Bill abolishing New College as independent school on fast track in Florida House
Legislation that would shrink Florida’s university system from 12 to 10 schools by revoking the independent status of New College of Florida and Florida Polytechnic University appears to be on a fast track in the Florida House, with a final committee hearing set for Tuesday.
Instead of putting New College under the umbrella of Florida State University as originally proposed, the bill that will go before the House Appropriations Committee Tuesday at 3:30 p.m. instead would make the Sarasota school a satellite of the University of Florida.
Florida Polytechnic also would become part of UF.
Regardless of where New College might land, a number of prominent leaders in Sarasota and Manatee county are voicing staunch opposition to abolishing the school as an independent entity, saying it would hurt the community by diminishing an important local institution.
U.S. Rep. Vern Buchanan, R-Longboat Key, has lobbied Gov. Ron DeSantis against the university consolidation plan, and state lawmakers Rep. Margaret Good and Sen. Joe Gruters are strongly against the bill.

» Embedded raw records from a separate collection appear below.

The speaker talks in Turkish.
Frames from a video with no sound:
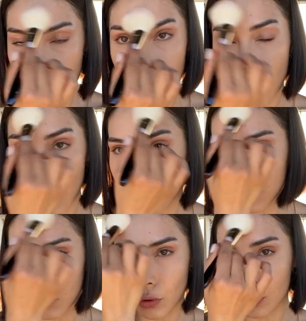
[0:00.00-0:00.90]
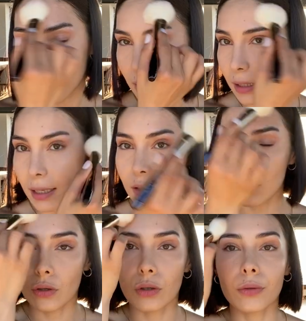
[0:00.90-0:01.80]
ve alnımın ortasına
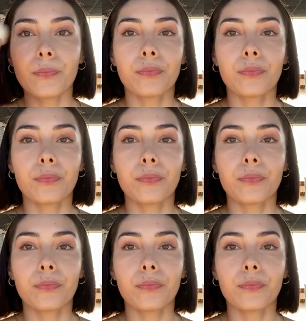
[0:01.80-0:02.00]
getiriyorum.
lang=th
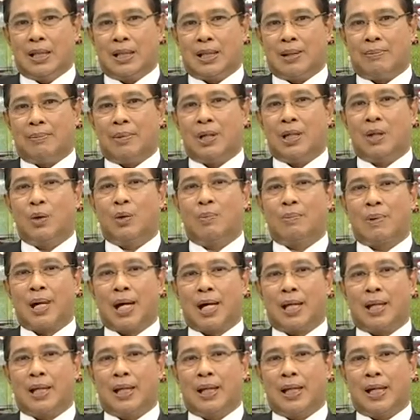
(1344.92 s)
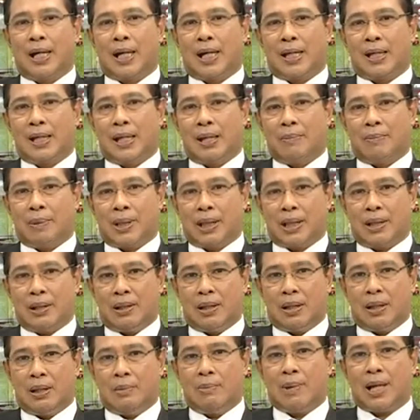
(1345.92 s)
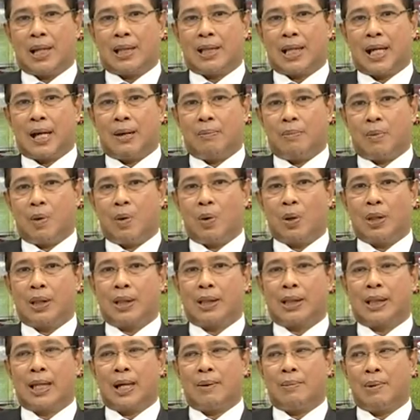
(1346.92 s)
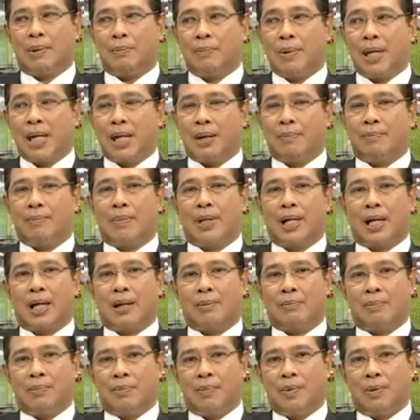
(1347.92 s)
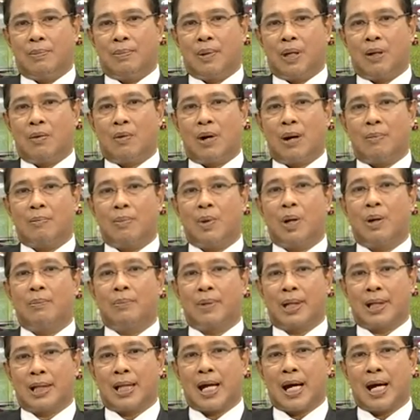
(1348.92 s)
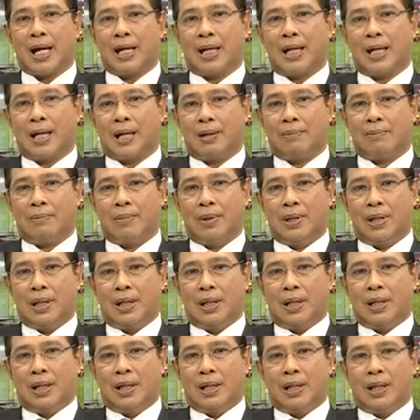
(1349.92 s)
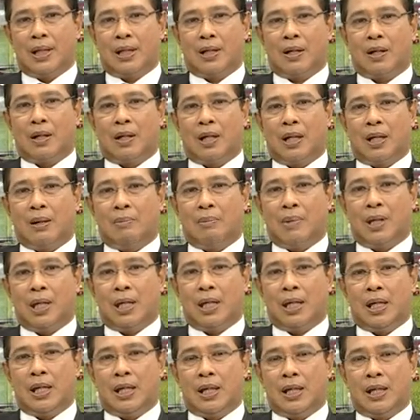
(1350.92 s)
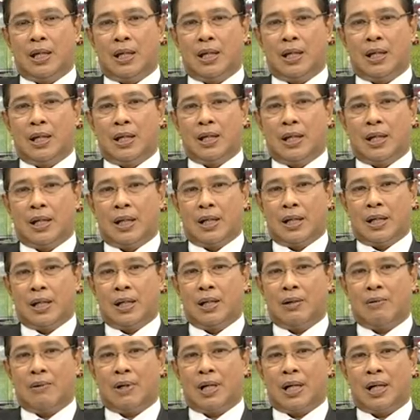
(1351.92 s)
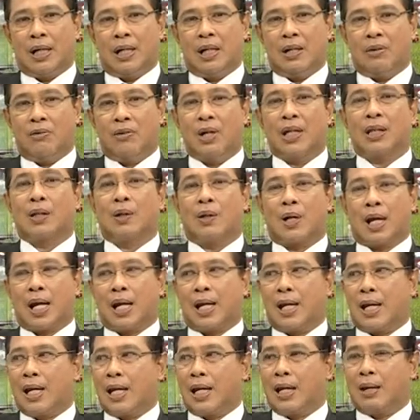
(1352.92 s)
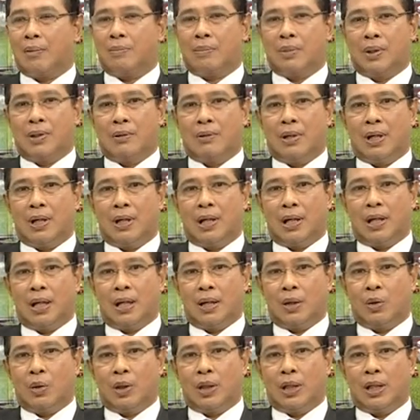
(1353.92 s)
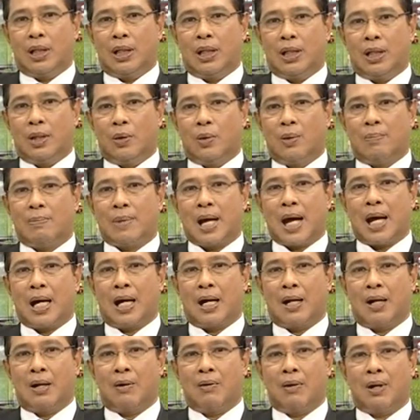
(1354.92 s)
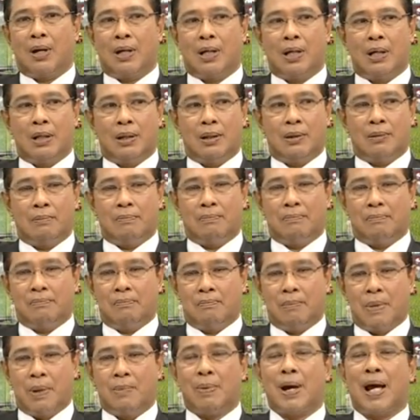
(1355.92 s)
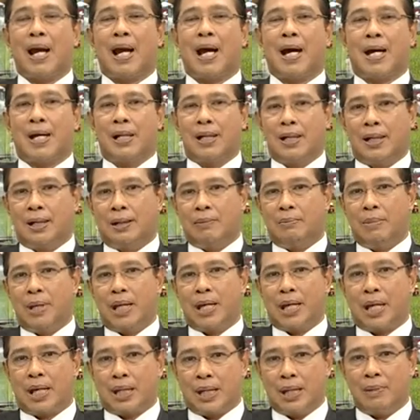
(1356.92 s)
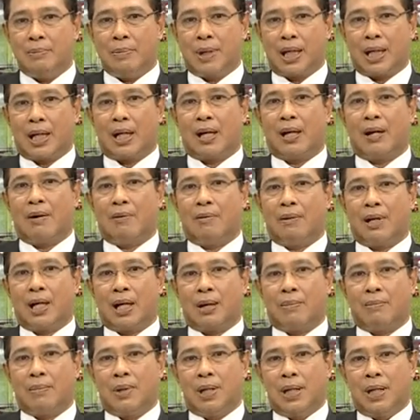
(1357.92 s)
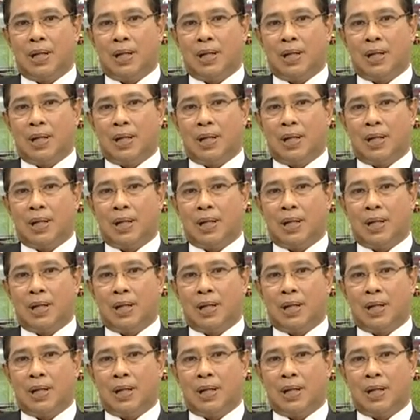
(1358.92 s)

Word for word: สำนึกร่วมกันในการที่จะปฏิบัติตามกฎตามระเบียบนะครับรวมทั้งความพร้อมต่างๆนะครับแล้วก็ให้มีเรียกว่าเอื้อเฟื้อต่อกันนะครับถือว่าคนที่ร่วมทางกับเราก็คือมีภาระมีอะไรที่เหมือนกับเรานะครับ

But DeSantis and state Senate President Bill Galvano – a Bradenton Republican whose district includes New College – have both said they are open to merging the universities.
There is no companion legislation in the Senate, but the bill could become part of end-of-session negotiations between the two chambers. If it clears the House Appropriations Committee Tuesday — as expected — it will be positioned for a vote on the House floor soon.
State Rep. Randy Fine is pushing the legislation, saying New College and Florida Polytechnic spend much more taxpayer money per degree than the statewide average for universities.
But New College officials say Fine is using flawed data that is not comparable because the cost-per-degree calculations from other universities includes graduate degrees, which take less time to obtain and are cheaper.
New College supporters also are arguing that the school adds tremendous value to Florida’s university system as an independent liberal arts honors college. It is consistently ranked as one of the top public liberal arts colleges in the nation, and occupies a unique place in the university system as a smaller institution with small class sizes and the opportunity for students to create an individually tailored course of studies.
Marty Noel Chenyao said he was able to get a job at Google in the company’s augmented reality division because of his New College education.
“New College allowed me to study computer science my own way,” Chenyao wrote in a letter to the Herald-Tribune published Saturday. “I learned programming in a one-on-one class, completed a software engineering internship in San Francisco during an independent study period, and wrote a senior thesis exploring an area I was interested in. These endeavors led directly to the job I have now.”
Chenyao added that he objects “to the loss of an institution that allowed me to create my own path to academic and career success. Original thought is greatly valued in any future-oriented, forward-thinking industry. New College fosters that in abundance.”
New College was founded 60 years ago as a private school before becoming the University of South Florida’s honors college. It branched off from USF nearly 20 years ago and became an independent public college.
The independence push was led by former Senate President John McKay, a Bradenton Republican, and other community leaders who argued the school would better flourish on its own.
Fine’s legislation stripping New College of independence blindsided school officials and community leaders, who did not have any input before it was introduced late in the session.